Data extracted from a collection
------------------------------------

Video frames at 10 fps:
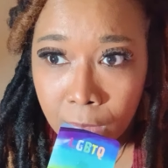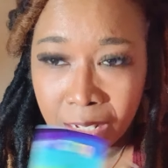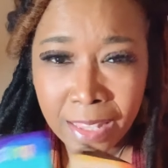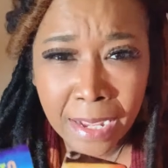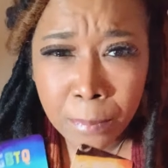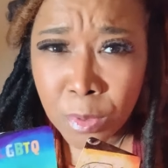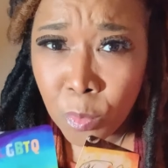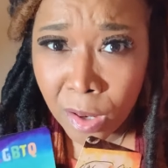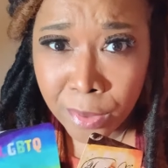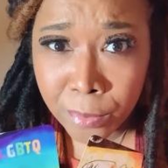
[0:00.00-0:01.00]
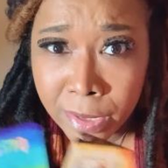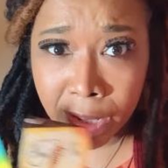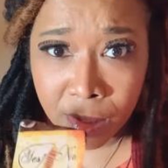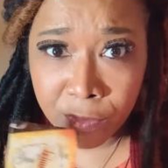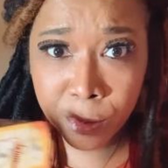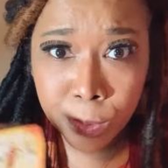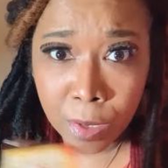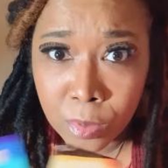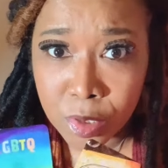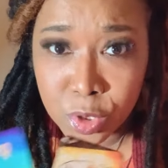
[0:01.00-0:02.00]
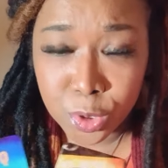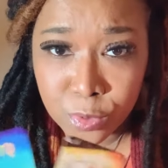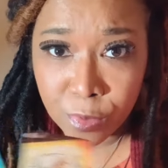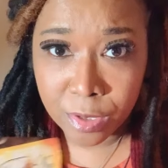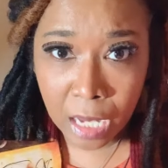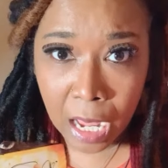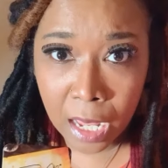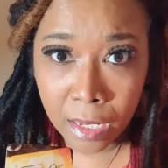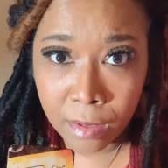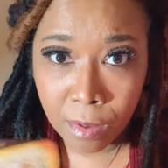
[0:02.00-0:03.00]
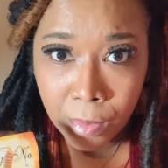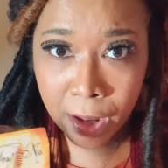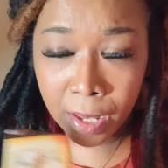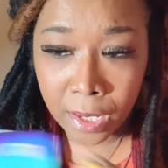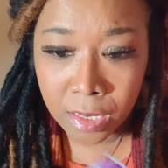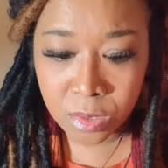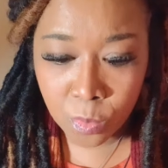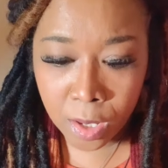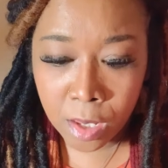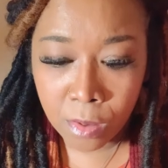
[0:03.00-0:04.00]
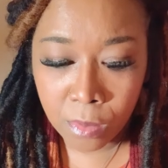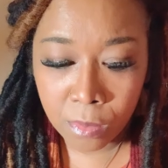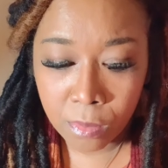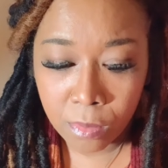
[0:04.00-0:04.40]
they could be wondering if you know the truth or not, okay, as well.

------------------------------------

**REQUIREMENT:** Your copy should match the records above exactly, except that it contains no pictures.

**TASK SOLUTION:**
Video frames at 10 fps:
[0:00.00-0:01.00]
[0:01.00-0:02.00]
[0:02.00-0:03.00]
[0:03.00-0:04.00]
[0:04.00-0:04.40]
they could be wondering if you know the truth or not, okay, as well.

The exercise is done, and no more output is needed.